▸ EXERCISE GOAL:
What is needed is an exact copy of the entries below, with the pictures left out.

START DATA FOR REVIEW

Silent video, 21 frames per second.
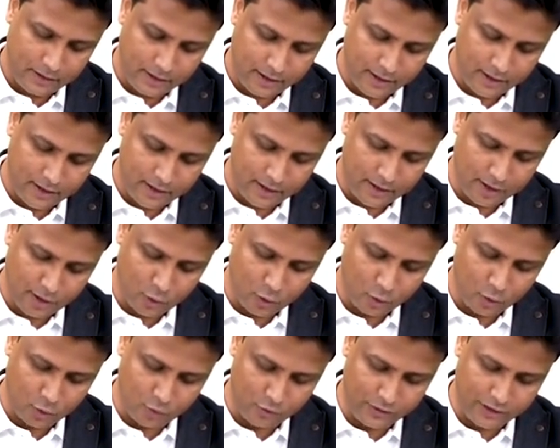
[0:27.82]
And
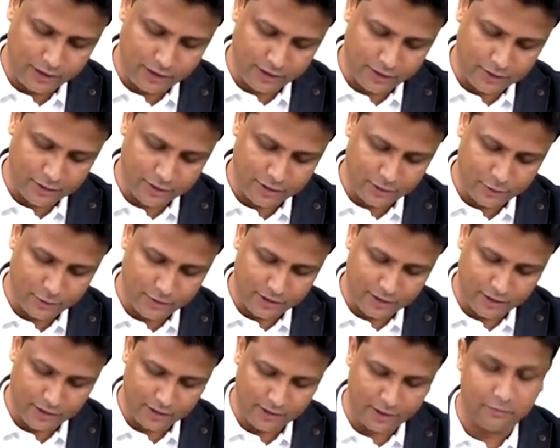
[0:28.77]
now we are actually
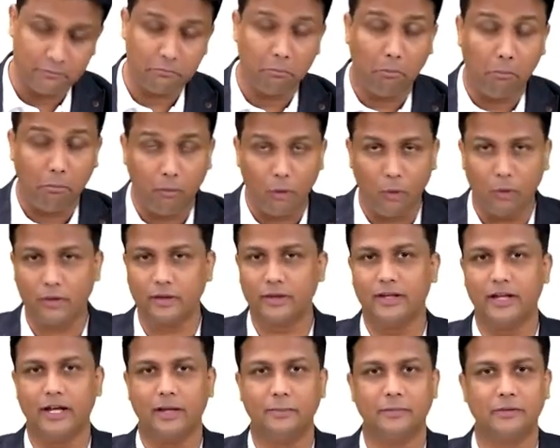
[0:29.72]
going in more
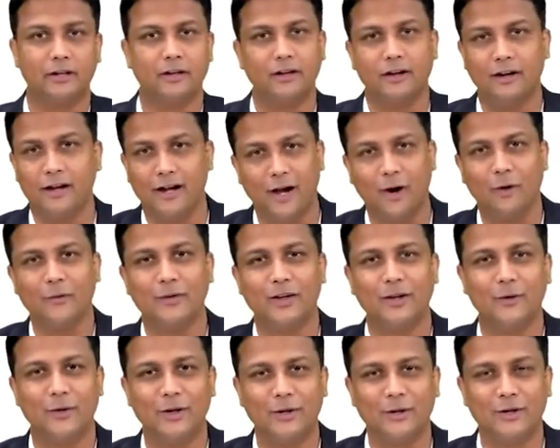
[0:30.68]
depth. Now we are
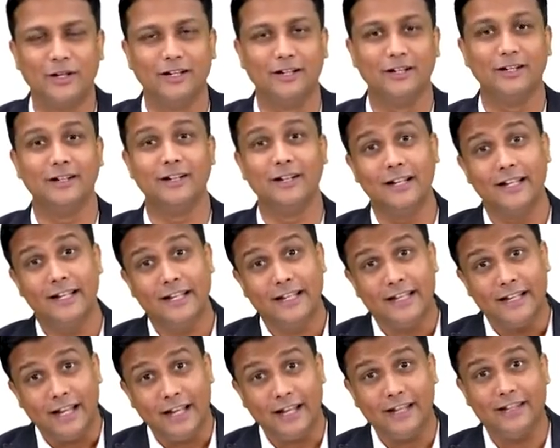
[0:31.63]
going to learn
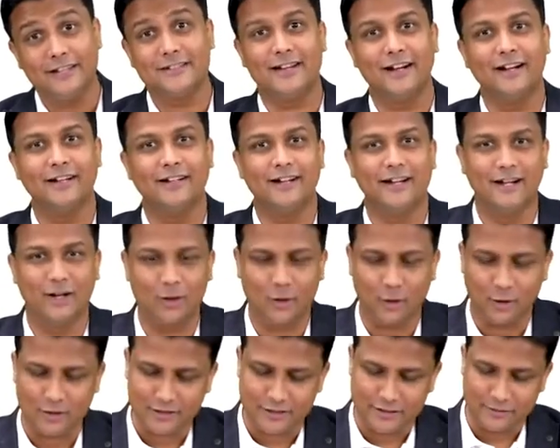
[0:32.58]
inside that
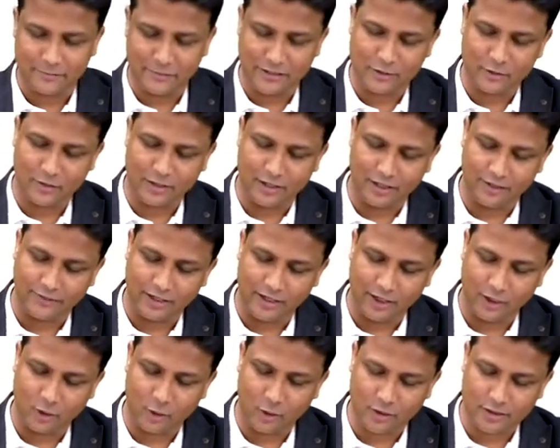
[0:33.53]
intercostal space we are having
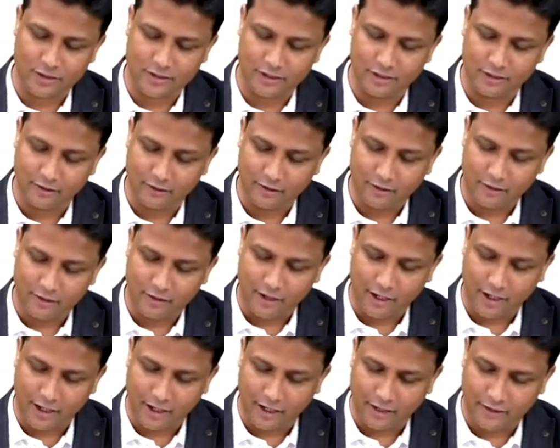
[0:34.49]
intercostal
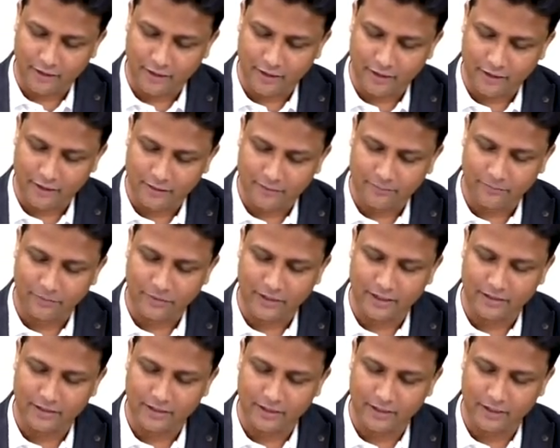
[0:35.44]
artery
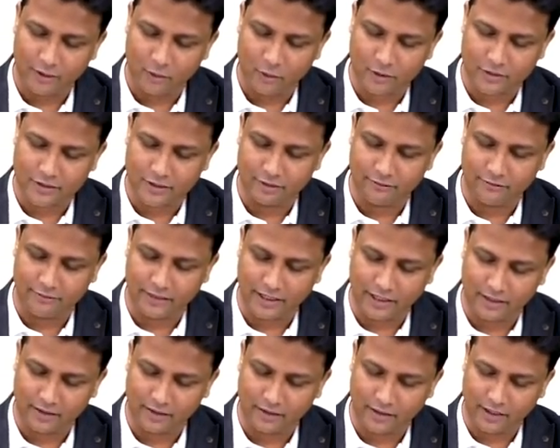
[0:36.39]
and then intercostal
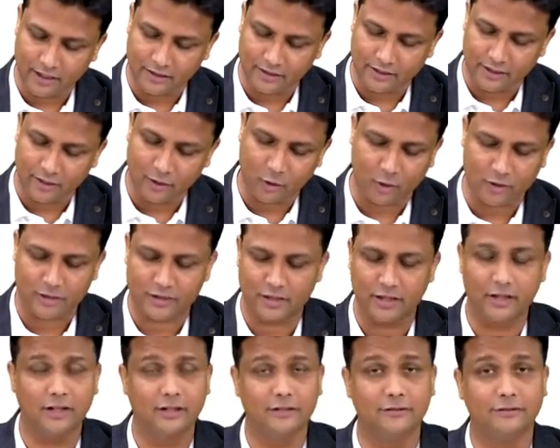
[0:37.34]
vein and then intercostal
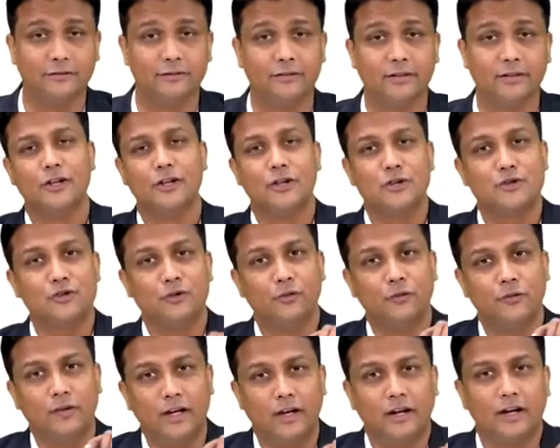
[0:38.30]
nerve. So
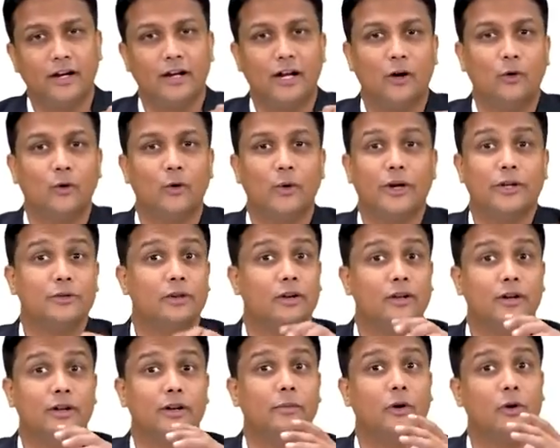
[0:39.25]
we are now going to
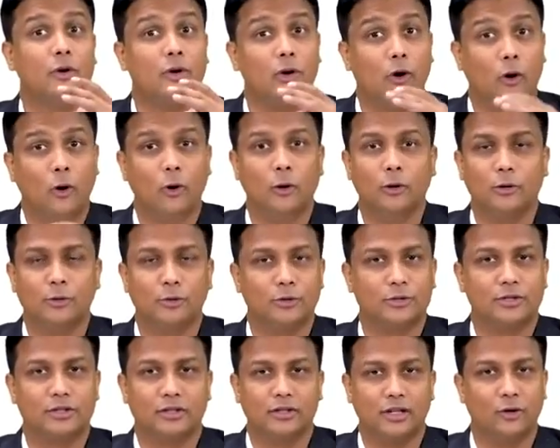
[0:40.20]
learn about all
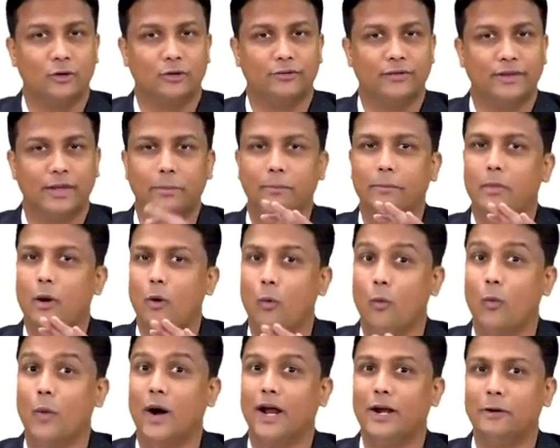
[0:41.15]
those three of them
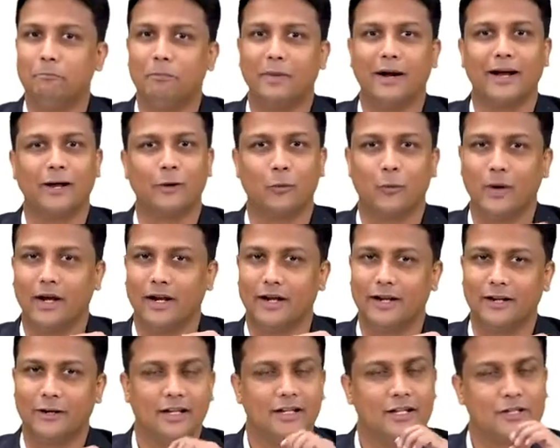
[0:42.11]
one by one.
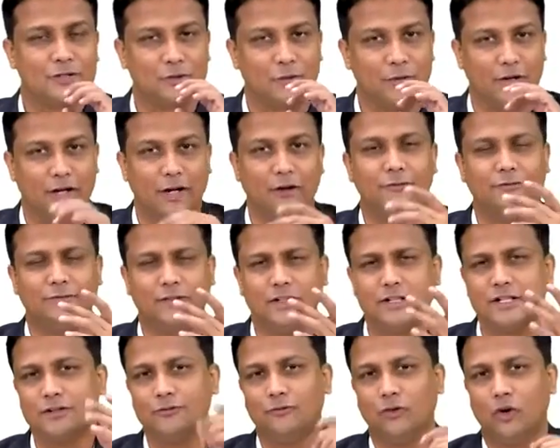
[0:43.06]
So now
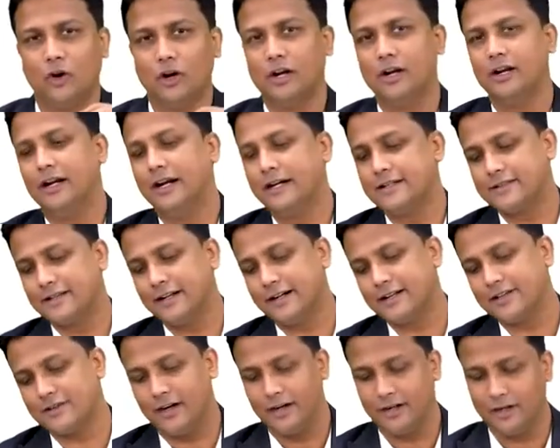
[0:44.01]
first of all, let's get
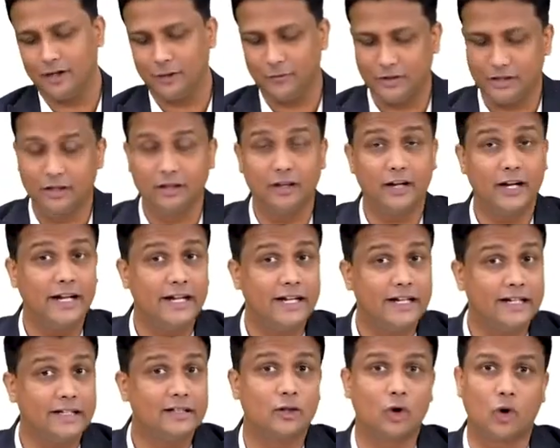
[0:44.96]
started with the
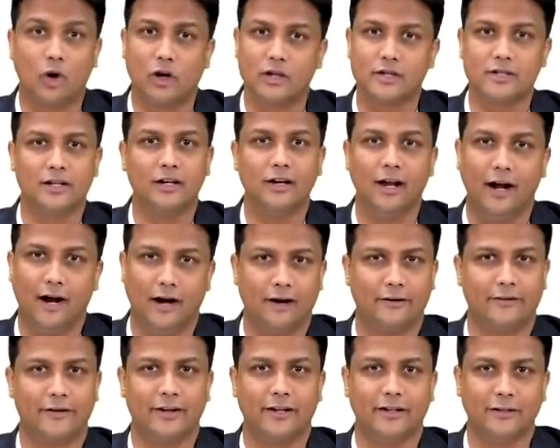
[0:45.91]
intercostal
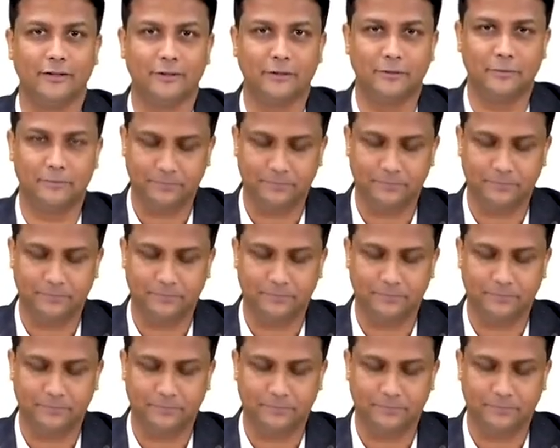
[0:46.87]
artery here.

END DATA FOR REVIEW

▸ ANSWER AREA:
Silent video, 21 frames per second.
[0:27.82]
And
[0:28.77]
now we are actually
[0:29.72]
going in more
[0:30.68]
depth. Now we are
[0:31.63]
going to learn
[0:32.58]
inside that
[0:33.53]
intercostal space we are having
[0:34.49]
intercostal
[0:35.44]
artery
[0:36.39]
and then intercostal
[0:37.34]
vein and then intercostal
[0:38.30]
nerve. So
[0:39.25]
we are now going to
[0:40.20]
learn about all
[0:41.15]
those three of them
[0:42.11]
one by one.
[0:43.06]
So now
[0:44.01]
first of all, let's get
[0:44.96]
started with the
[0:45.91]
intercostal
[0:46.87]
artery here.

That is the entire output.